Sheriff’s Sgt. Richard Himmel said he sees three to four people become newly homeless in Dana Point each month after they’re discharged or kicked out of local sober living homes. San Clemente sheriff’s officials report a similar trend.
“They’re from out of state – out east or down south – and for the most part, they become part of our permanent homeless population,” Himmel said.
“And they are committing a large number of petty crimes to support their habits,” he added.
But data on any link between rehabs and homelessness isn’t easily available, in part because rehab operators have gone to court – and won big money – from cities that try to regulate the industry.
The lack of data has left officials guessing about if and how the rehab industry has changed or expanded the local homeless population.
The number of people identified as both homeless and recent rehab patients is relatively low, perhaps 100. That would be a small fraction of the total number of homeless people in Orange County, which last year was pegged at 4,792. But it could account for a more considerable share of the newly homeless, which the county says is 340 people.

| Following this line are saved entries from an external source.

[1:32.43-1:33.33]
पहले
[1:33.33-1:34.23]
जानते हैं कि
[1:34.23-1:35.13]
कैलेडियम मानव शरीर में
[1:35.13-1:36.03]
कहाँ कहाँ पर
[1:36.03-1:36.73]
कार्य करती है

Money is driving addicts from the East Coast and Midwest to California and other states with high concentrations of rehabs. Some local officials say systemic failures in California’s treatment industry, coupled with the relaxation of penalties for some drug violations, encourages out-of-state addicts to stick around.

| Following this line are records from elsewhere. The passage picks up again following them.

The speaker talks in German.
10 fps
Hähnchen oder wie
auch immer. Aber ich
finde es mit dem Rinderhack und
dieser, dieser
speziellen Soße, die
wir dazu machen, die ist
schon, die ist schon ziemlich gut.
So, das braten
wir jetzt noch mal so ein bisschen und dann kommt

An investigation this year held by the Southern California News Group found that treatment patients can be worth hundreds of thousands of dollars in medical payments from insurance companies. That bounty has spawned a secondary industry of so-called “junkie hunters” who receive kickbacks for selling addicts from around the country to the highest-bidding rehab facility, regardless of its quality of treatment. California’s lax oversight has allowed many rehabs to be operated by people with insufficient training, state investigators found.
Rehab programs often consist of initial stays in a licensed treatment center, followed by a period in sober living homes, which are largely unregulated environments that can be rife with drugs. When the insurance money runs out, some homes kick patients to the streets without follow-up support.

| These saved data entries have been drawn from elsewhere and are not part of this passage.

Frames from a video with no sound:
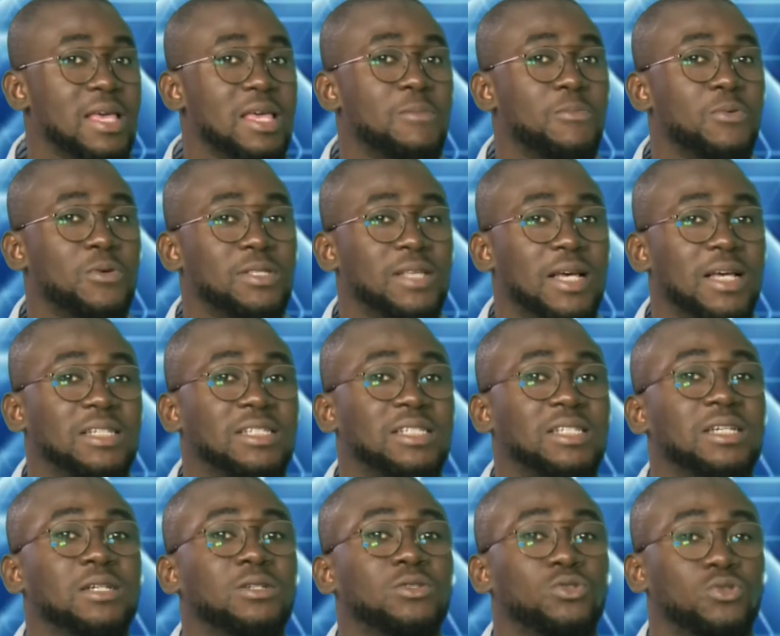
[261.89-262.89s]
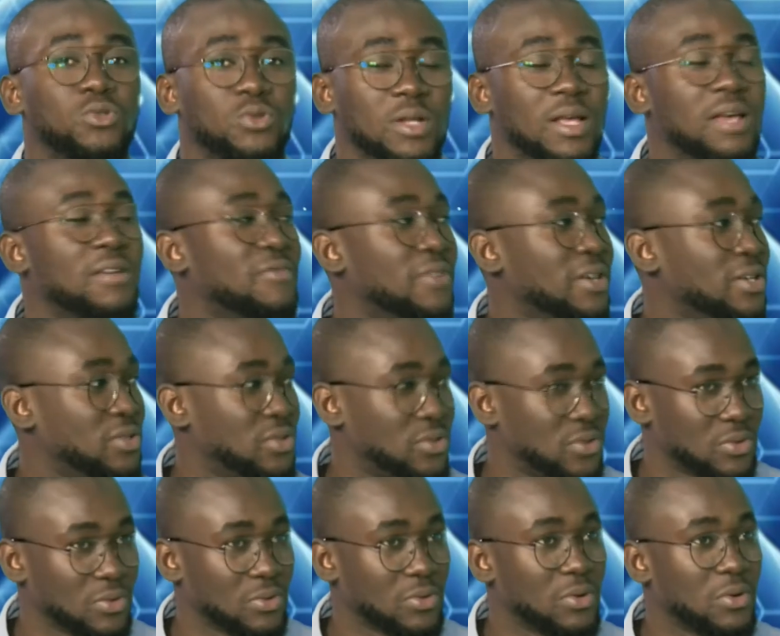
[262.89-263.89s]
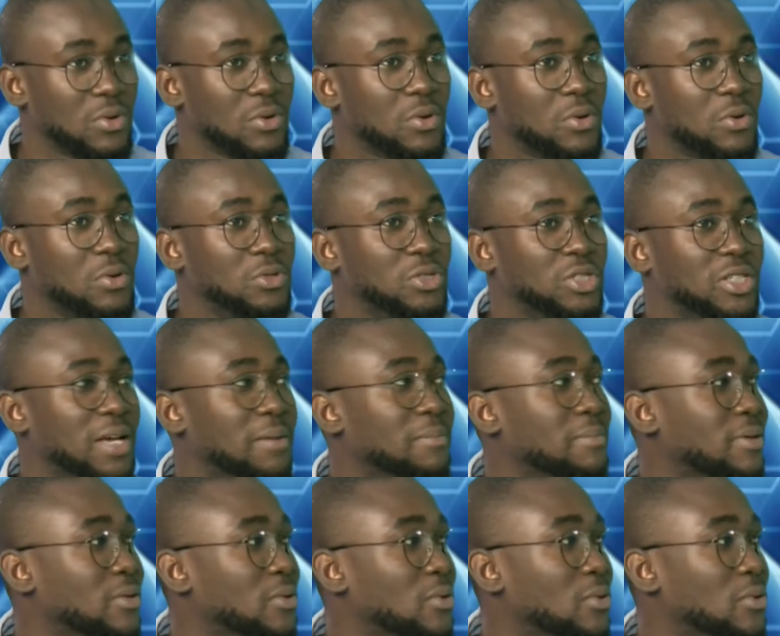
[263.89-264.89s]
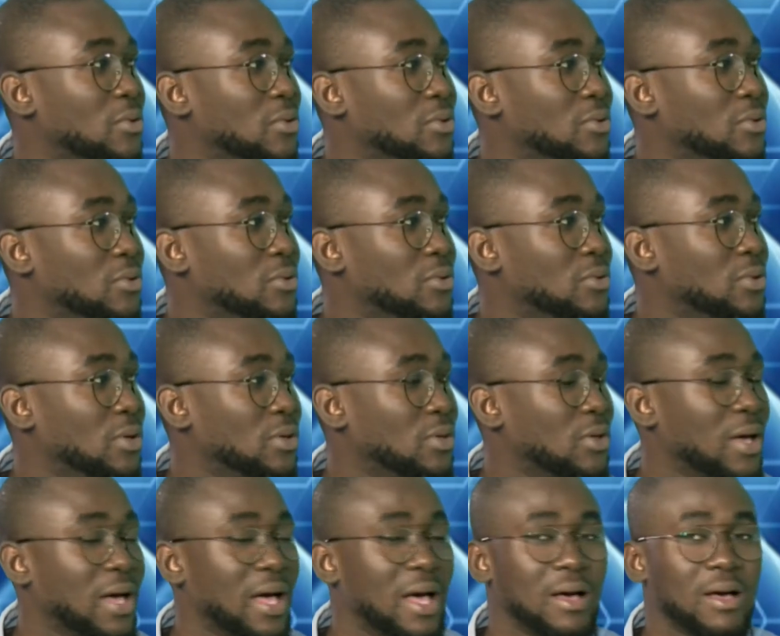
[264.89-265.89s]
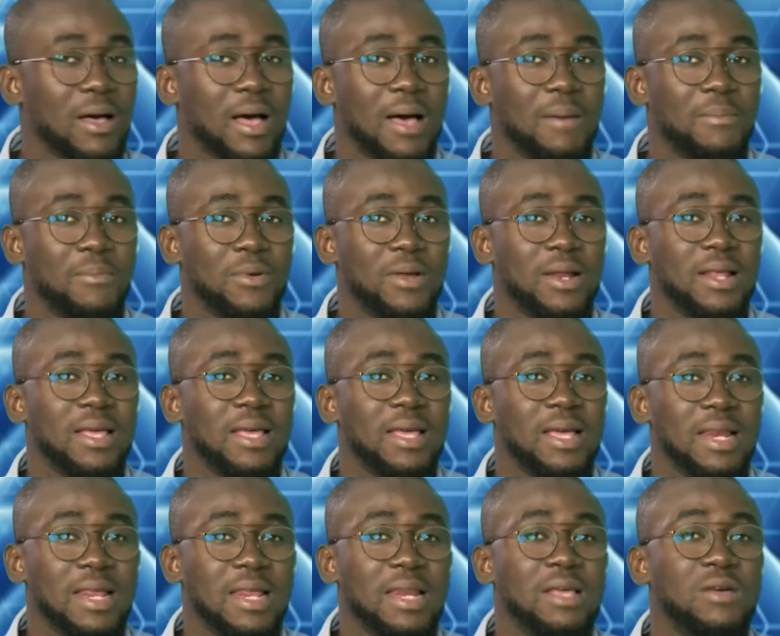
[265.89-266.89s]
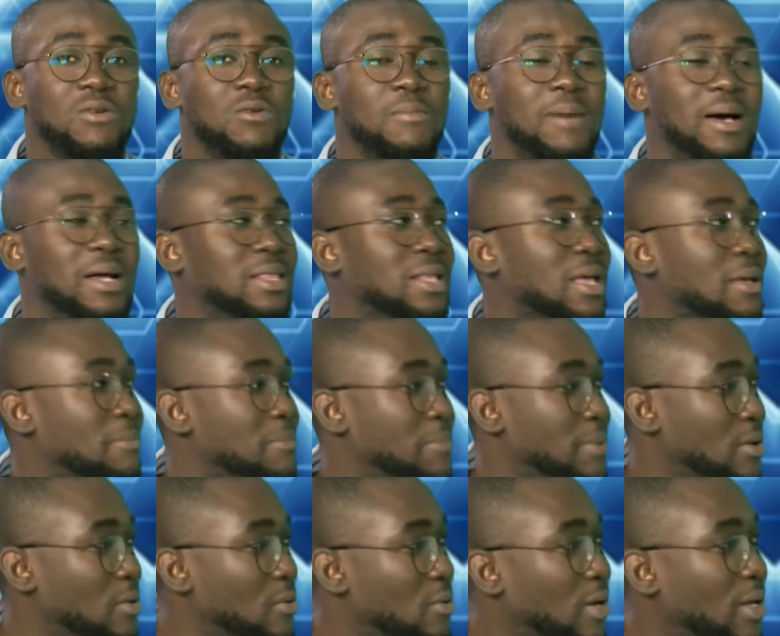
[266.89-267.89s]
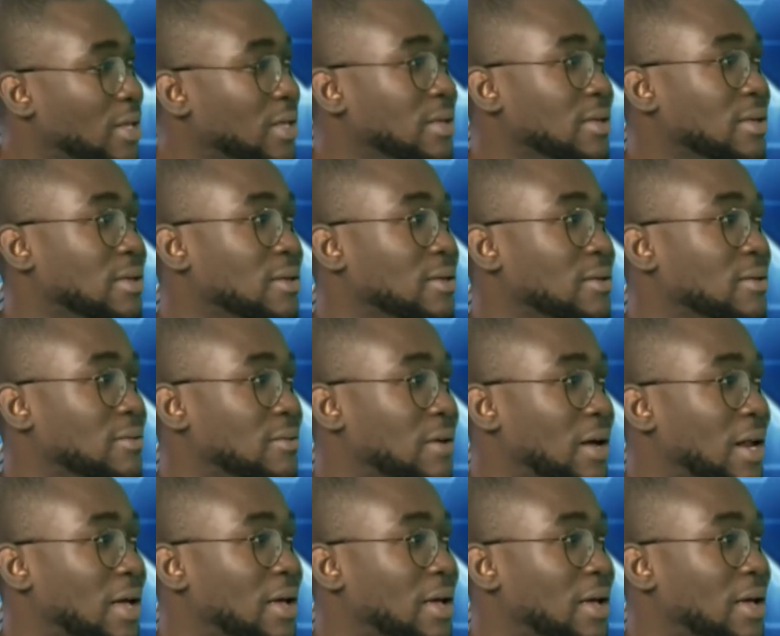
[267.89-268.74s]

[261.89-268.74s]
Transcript: Il peut s'agir d'une infection au germe que le mm, mm, docteur docteur mm, a appelé l'hélicobactère pylori. Voilà.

Upwards of 60 percent of people who get treatment for drug abuse relapse, according to the National Institute on Drug Abuse, a federal research center. The institute states that “long-term follow-up” is crucial to successful addiction treatment.
Police officials maintain recent prison reform laws in California are another factor in out-of-state addicts remaining here after coming for treatment. They regularly cite Proposition 47, a 2014 voter-approved measure that reclassified some felony drug crimes as misdemeanors to lower state prison populations.
Many elected officials support the changes, which are meant to emphasize community rehabilitation programs over incarceration. They note no significant research studies have established links between increased crime or homelessness and criminal justice system reforms.
But the shift of addicts to Southern California isn’t likely slowing down, industry observers say. That’s partly because of the state’s efforts to expand health insurance availability. Out of state addicts are allowed to acquire health insurance coverage for drug treatment through a state-sponsored marketplace the day they arrive. And some recovery programs have paid the premiums – sometimes illegally – because they’ll make thousands in profits through billings, authorities say.
It seems like a cycle that is unable to break, high profits and low morality makes a breeding ground for the lax care of addicts. Eventually regulations will come into play to help these people seeking a chance at a better life from being taken advantage of and released with no coping skills or support. For now, it will continue, on your street corners and in your neighborhoods. Try to think with compassion when you see someone who’s story didn’t play out as your own. We all know someone who could use a helping hand.